Victim participation in court has contributed in decreasing their assessment that the system is too lenient on criminals. It also enables the judges and prosecutors interact with them which provide them with sense of participation, rather than forced acquiescence. Since victims interests are not like those of prosecutors, and then they should be offered independent recognition. The victims need to have an enforceable role this ensure the systems fairness and provide the judge with complete and realistic view.

Victim involvement at parole hearings is another concern. State legislatures have facilitated statutes empowering victims with a voice at parole hearings.

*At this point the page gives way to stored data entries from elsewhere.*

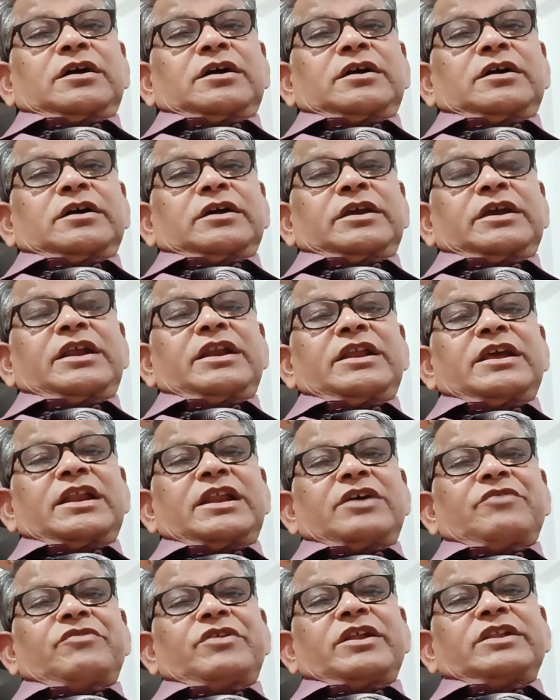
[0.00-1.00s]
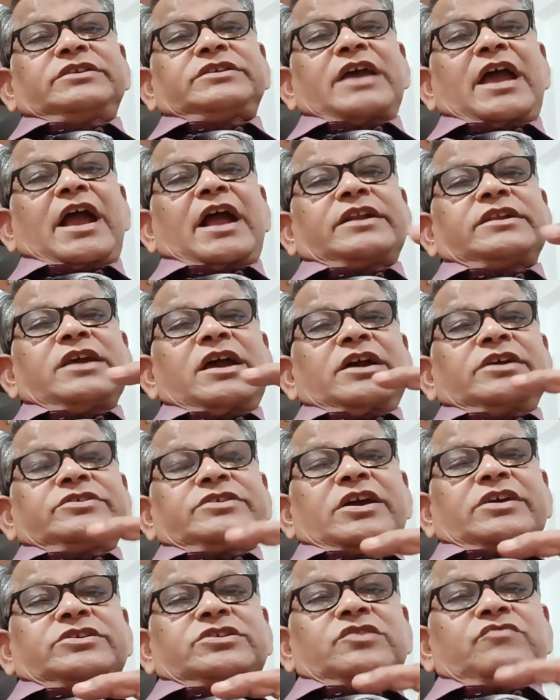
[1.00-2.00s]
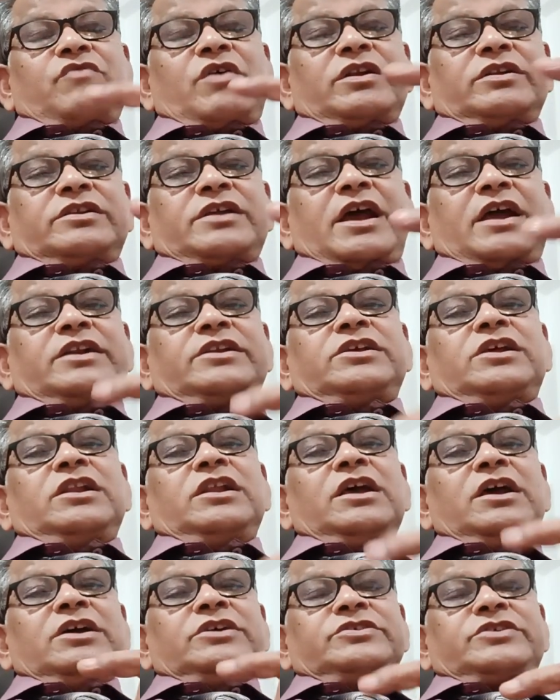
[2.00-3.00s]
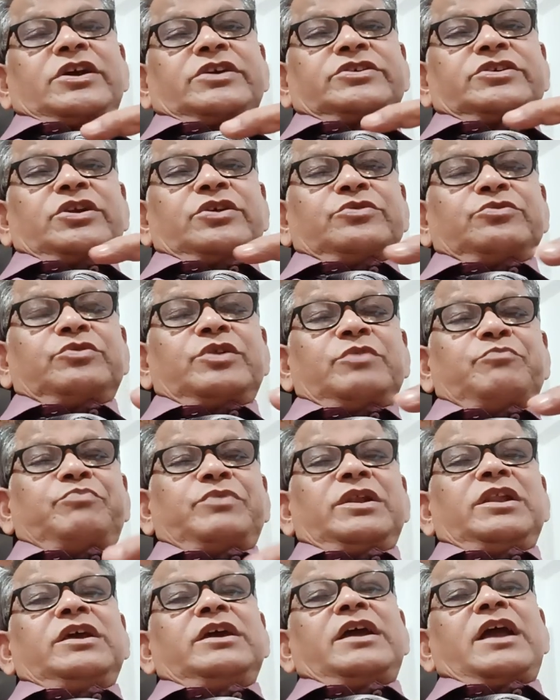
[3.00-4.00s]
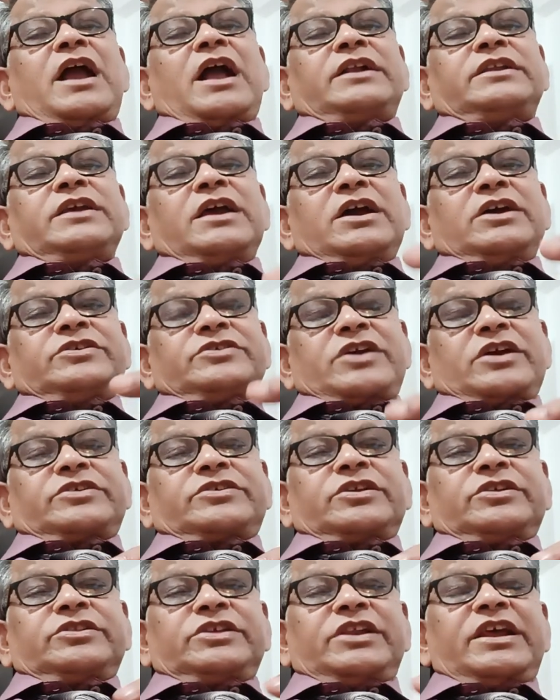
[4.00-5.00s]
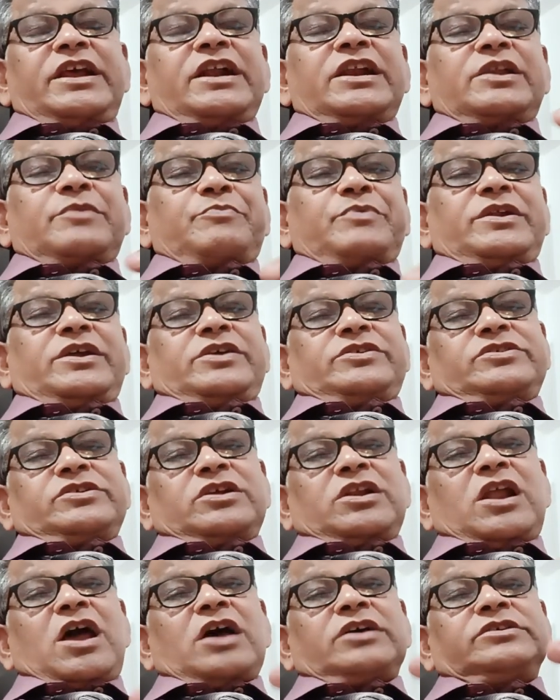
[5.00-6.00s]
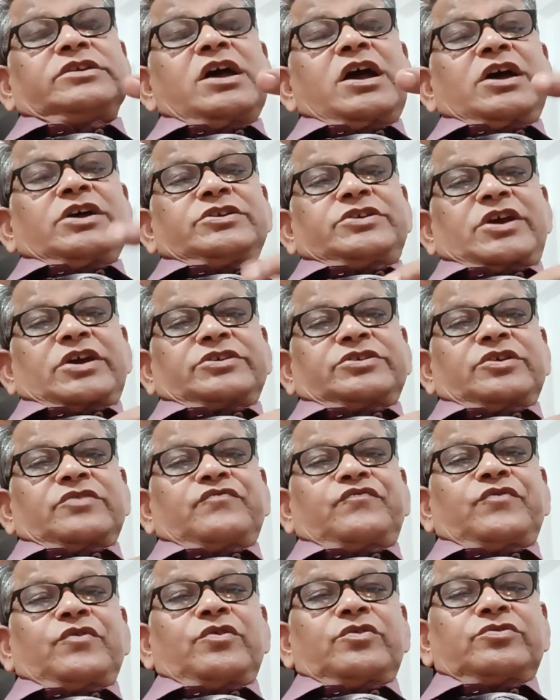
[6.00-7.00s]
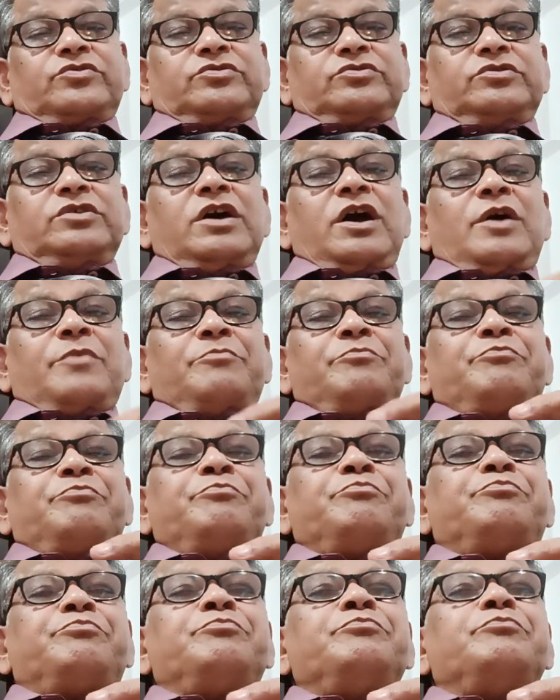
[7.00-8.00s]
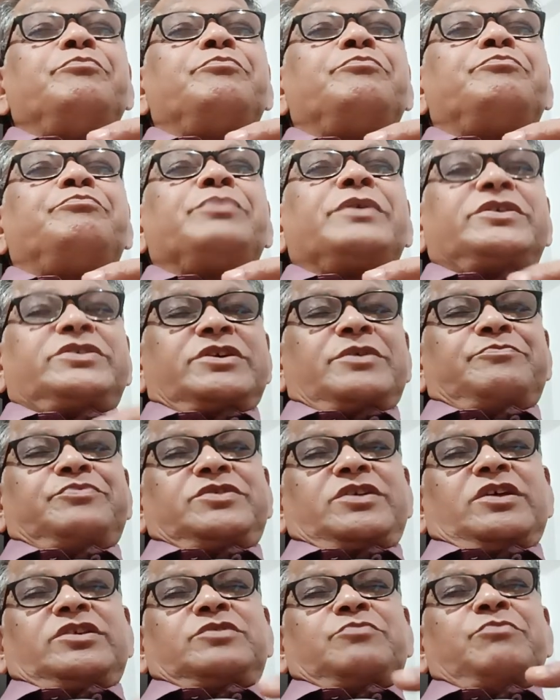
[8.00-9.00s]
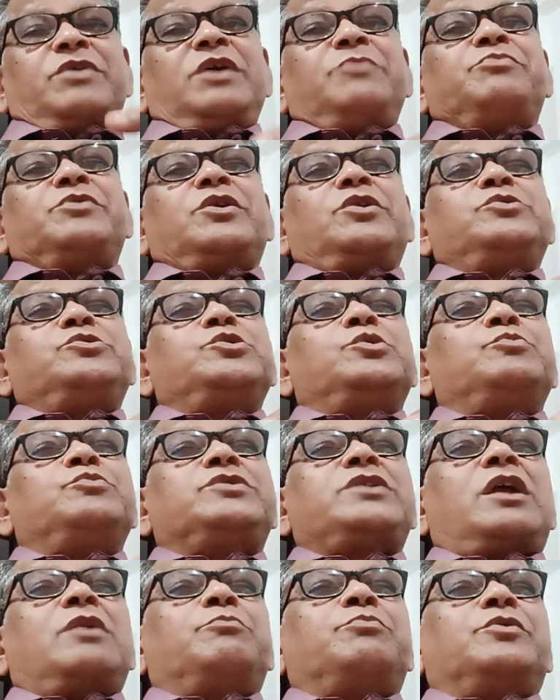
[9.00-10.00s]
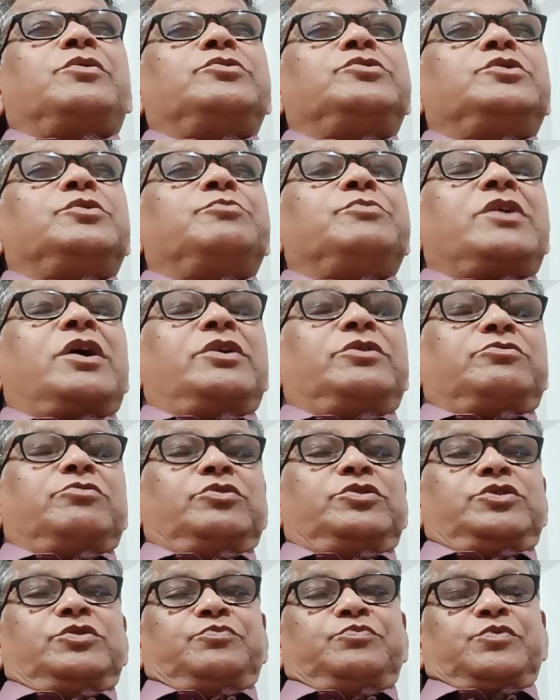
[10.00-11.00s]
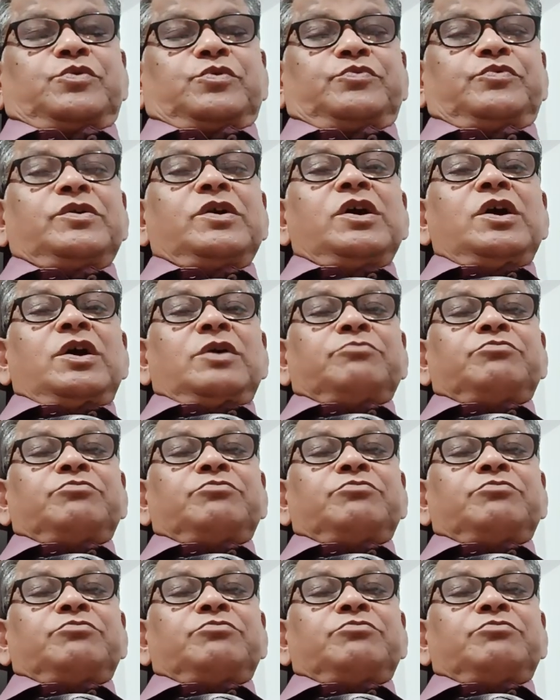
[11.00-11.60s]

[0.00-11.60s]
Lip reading: Indian Evidence Act, Section 1 Title, Section 2 Repealing Act, Section 3 Interpretation Clause, Section 4 presumptions, may presume, shall presume, conclusive proof.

Victims have a reasonable interest in the criminal justice system and in that case, deserve the opportunity to be heard at parole hearings. Most states allow victims involvement to submit written statements while others require the victim to make oral statements before parole board. The concern is that some victims are unable to put their feelings in written form and, therefore, prefer oral statements. State legislatures have known the need to treat victims with fairness, sensitivity and dignity all times. They know that without the victim’s assistance, the legal system would not provide satisfactory results. Victim satisfaction yield effect and enhance the criminal justice system. They can win victims as they encourage future victim involvement and promoting system efficiency.

Conclusion

The challenge of victim alienation associated with plea bargaining can be solved in the case where prosecutors provide more information to them (victims). Majority of the problems can be alleviated by, instituting uniform standards of notification.

References

Hayward, Allison. The Per Curiam Opinion of Steel: Buckley v. Valeo as Superprecedent?, Cato Supreme Court Review 195, 202, (2005-2006).

Larry J. Seigel, Frank J. Schmalleger and John Worrall, Courts and Criminal Justice in America, p. 137, Prentice Hall (2011).

Landes, William & Posner, Richard. “Legal Precedent: A Theoretical and Empirical Analysis”, 19 Journal of Law and Economics 249, 251 (2009).

Maltz, Earl. “Abortion, Precedent, and the Constitution: A Comment on Planned Parenthood of Southeastern Pennsylvania v. Casey”, 68 Notre Dame L. Rev. 11 (2000), quoted by Rosen, Jeffrey. So, New York Times (2005-10-30).